Np. aby malować akty – warto oglądać kobiety na golasa J
Żyjcie wiecznie !
Don Jorge
==========================
Jurku
Pomóż rozwiązać problem artystyczny jaki mnie dzisiaj dopadł. Bo już sam nie wiem, czy się czepiam, czy też za mało się znam na rybaczeniu i wioślarstwie. Ale zacznę od początku.
Żona na dziś zaplanowała ukulturalnienie. Padło na wystawę w Muzeum Narodowym malarstwa skandynawskiego pt "Przesilenie". Pod tym tytułem ukrywa się podwójna treść, zarówno nawiązanie dla arcyważnego dla nich przesilenia letniego, jak również przesilenie w sztuce, a szczególnie w malarstwie, które wykonało zwrot ku realizmowi, naturalizmowi z impresjonizmem, symbolizmem i ekspresjonizmem w tle. Wszystko z mojego ulubionego okresu w malarstwie, czyli przełomu XIX i XX wieku.
.
Wystawa znakomita. Ponad sto obrazów przedstawiających ludzi i krajobrazy Skandynawii, czyli to co cały czas nas tak ciągnie w tamte strony. Nie muszę dodawać, że prawie na każdym obrazie jest woda. Było też kilka obrazów, którym można by dodać etykietę marynistycznych. W załączniku kilka zdjęć. I z jednym z nich mam problem. Chodzi o ten z trzema wioślarzami w łódce. I nie chodzi o to, że jest ich trzech, z tym mogę się pogodzić. Tym bardziej, że jestem w stanie zrozumieć chęć jak najlepszego wykorzystania wszystkich rąk, a do tego widać logiczny podział, wiosłem pojedynczym na burcie operuje mężczyzna w sile wieku, a pozostałymi dwoma starszy i młodszy.
.
.
.
.
Ale dalej już same problemy. Po pierwsze, w którą stronę oni płyną, bo po wiosłach trudno to wyczuć, od piór rozchodzą się równe kręgi - stoją w miejscu ? Kontynuując pytanie o kierunek płynięcia, dlaczego siedzą twarzami do dziobu? Jedyni wioślarze jakich kojarzę z wiosłowaniem z twarzą w kierunku ruchu - to gondolierzy. Chyba, że to nie jest dziób. Ale wskazują na to dwie rzeczy: położony maszt, w takich łodziach raczej kładło się go w kierunku dziobu, żeby nie przeszkadzał na rufie przy sterowaniu i druga, coś w rodzaju głowicy płetwy sterowej bez rumpla, jaka wystaje nad linię burty i tylnej stewy, za plecami wioślarzy Do tego brak kilwateru. Jak to wszystko pojąć?

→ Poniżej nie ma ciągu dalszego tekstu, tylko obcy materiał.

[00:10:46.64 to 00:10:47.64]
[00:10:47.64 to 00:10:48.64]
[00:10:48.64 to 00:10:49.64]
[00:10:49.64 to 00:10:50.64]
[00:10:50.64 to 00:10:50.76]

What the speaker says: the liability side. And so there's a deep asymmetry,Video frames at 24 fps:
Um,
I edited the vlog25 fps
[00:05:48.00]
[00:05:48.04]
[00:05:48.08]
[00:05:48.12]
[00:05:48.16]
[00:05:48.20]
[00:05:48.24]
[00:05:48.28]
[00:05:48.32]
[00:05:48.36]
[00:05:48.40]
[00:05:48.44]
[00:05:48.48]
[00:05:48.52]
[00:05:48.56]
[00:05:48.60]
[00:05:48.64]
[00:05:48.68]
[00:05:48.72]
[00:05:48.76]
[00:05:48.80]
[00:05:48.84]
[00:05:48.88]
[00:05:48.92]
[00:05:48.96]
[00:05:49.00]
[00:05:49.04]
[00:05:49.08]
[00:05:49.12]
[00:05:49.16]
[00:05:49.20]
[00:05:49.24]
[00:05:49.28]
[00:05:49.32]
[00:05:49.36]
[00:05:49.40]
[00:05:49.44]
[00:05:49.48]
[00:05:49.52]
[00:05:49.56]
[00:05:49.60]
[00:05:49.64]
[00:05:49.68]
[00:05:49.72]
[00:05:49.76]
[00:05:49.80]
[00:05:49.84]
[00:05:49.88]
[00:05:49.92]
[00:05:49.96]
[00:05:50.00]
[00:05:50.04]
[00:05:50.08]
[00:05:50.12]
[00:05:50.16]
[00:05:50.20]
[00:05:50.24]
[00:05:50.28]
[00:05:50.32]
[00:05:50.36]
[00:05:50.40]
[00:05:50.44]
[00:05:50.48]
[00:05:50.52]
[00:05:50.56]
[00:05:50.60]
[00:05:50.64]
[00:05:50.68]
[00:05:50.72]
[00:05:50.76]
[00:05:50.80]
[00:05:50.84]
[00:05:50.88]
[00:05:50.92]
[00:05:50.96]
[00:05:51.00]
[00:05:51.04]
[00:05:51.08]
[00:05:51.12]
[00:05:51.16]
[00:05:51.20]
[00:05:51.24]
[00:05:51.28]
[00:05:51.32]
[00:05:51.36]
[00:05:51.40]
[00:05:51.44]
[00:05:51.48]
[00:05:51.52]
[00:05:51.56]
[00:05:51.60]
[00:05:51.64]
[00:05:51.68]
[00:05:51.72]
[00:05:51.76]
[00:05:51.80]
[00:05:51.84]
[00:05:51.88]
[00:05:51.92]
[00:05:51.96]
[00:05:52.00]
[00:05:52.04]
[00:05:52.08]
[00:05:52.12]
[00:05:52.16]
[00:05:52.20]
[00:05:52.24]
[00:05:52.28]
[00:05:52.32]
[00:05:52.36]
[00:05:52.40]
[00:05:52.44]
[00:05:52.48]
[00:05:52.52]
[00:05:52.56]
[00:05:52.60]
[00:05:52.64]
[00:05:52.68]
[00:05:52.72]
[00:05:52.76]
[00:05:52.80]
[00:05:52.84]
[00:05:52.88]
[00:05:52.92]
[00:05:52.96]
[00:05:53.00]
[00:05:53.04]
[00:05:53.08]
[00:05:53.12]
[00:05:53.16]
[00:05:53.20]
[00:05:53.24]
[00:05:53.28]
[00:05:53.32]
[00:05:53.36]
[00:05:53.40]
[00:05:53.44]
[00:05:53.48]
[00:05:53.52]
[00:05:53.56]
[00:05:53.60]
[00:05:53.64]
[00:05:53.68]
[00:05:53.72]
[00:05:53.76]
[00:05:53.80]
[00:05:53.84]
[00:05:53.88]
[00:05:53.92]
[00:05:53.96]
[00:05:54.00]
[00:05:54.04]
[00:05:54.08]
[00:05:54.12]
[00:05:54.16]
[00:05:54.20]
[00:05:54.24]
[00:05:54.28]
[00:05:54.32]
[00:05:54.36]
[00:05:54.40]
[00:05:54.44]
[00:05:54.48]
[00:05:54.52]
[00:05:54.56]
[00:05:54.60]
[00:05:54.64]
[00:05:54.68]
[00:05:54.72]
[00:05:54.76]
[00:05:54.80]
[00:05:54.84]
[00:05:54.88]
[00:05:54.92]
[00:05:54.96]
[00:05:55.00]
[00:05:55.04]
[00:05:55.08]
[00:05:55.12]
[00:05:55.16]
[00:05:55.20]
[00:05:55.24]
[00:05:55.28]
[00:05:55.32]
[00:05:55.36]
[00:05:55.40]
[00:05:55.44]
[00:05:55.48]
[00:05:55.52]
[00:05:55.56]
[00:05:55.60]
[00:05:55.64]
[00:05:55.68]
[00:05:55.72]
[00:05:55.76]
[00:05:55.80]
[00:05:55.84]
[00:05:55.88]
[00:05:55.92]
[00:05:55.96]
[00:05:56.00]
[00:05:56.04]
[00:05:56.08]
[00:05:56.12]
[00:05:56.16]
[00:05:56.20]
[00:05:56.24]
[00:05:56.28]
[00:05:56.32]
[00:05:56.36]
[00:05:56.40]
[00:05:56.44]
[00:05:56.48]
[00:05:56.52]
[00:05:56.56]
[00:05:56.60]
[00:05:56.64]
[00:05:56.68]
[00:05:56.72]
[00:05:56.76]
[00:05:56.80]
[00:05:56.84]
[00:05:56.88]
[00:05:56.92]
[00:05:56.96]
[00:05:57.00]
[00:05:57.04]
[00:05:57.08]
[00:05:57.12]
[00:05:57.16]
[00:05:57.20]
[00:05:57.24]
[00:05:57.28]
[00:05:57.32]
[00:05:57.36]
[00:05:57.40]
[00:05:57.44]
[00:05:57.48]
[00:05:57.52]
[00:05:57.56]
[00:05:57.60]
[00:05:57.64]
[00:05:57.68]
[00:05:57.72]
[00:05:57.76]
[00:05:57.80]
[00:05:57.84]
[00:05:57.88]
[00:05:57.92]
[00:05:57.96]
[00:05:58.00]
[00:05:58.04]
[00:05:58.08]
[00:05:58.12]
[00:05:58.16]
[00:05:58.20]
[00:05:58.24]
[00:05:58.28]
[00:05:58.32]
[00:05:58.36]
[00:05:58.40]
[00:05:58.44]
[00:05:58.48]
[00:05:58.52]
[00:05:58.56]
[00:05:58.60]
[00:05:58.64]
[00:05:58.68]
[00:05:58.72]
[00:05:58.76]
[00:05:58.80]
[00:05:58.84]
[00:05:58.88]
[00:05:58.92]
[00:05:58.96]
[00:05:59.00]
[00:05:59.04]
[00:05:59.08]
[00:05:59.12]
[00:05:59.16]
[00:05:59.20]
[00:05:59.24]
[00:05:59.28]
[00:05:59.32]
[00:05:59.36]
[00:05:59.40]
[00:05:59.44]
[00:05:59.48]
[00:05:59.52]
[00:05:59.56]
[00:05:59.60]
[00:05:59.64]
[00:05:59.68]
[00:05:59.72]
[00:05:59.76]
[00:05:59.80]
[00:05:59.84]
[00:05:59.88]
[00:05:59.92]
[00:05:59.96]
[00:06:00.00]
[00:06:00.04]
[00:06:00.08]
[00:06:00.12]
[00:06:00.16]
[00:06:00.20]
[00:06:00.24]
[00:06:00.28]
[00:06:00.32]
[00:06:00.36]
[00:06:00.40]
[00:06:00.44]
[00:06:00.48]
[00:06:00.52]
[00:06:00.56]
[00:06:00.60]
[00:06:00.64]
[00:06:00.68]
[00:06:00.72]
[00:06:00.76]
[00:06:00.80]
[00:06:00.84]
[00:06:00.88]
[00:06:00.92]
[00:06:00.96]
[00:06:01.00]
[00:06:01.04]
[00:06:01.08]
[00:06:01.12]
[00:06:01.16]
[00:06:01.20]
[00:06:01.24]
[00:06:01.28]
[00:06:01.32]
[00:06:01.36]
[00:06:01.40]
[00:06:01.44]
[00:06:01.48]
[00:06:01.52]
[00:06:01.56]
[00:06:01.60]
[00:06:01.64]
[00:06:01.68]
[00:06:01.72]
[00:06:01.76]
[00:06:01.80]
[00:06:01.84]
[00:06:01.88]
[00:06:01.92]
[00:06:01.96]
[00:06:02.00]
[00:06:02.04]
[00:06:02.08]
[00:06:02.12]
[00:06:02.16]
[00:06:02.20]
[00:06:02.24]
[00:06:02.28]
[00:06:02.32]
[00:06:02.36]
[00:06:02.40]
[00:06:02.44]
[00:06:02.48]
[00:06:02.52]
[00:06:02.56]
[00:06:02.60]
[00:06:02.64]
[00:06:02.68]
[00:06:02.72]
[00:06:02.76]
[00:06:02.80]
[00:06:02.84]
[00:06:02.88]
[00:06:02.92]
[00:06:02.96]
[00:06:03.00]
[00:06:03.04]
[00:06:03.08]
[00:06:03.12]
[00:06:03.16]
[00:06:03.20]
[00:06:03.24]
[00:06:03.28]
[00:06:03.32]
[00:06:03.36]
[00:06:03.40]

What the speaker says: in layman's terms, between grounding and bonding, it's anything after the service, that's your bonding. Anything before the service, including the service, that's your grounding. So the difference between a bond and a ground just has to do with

W Tobie i Twojej Witrynie ratunek.
ZR
=============================================
ILUSTRACJA DO KOMENTARZA LECHA PARELLA
------------------------------------------------
ILUSTRACJA DO KOMENTARZA MIECZYSŁAWA KRAUSE
----------------------------------------------------------------------------------------------------
Drogi Jurku,
Poniżej komentarz do "PROBLEM ARTYSTYCZNY W SZTUCE"
.
Świetny news, moje ulubione klimaty. Uśpione żywioły dały nam szanse, podziwiać kolor i światło. Łódż z wioślarzami jest tylko detalem pierwszego planu.
Autor newsa Zbigniew Rembiewski, moim zdaniem słusznie, ocenia poprawność prezentowanej na obrazie konstrukcji łodzi i jej zgodnej z praktyka eksploatacji.
.
Spróbuje odpowiedzieć na nurtujące Go pytania:
1. Płyną w kierunku otwartego morza, wykonują pierwsze ruchy wiosłami, odpływając od płaskiego brzegu. Brzegu nie widać, ale poziome falki równoległe do dolnej krawędzi obrazu jednoznacznie wskazują flautowy przybój.
.
2. Wioślarze siedzą twarzami w kierunku rufy. Widoczna stewa rufowa ma w górnej części okucie z otworem, a na poziomie linii wodnej wyraźnie wystaje dolne okucie steru, zwężający się ku górze pręt (stewa w tym miejscu jest "podebrana". Taka konstrukcja zawiasów steru ułatwia jego montaż nawet na fali. Nasuwamy częściowo na dolny pręt oko dolnego okucia płetwy sterowej, a następnie krótszy pręt górnego okucia płetwy wsuwamy w otwór okucia na stewie. Całość w dół do oporu.
.
3. Na stewie rufowej zamontowano ponadto okucie do podtrzymania położonego masztu. Nie ma żadnego zaczepu sztagu, który prawdopodobnie jest na słabo widocznej stewie dziobowej.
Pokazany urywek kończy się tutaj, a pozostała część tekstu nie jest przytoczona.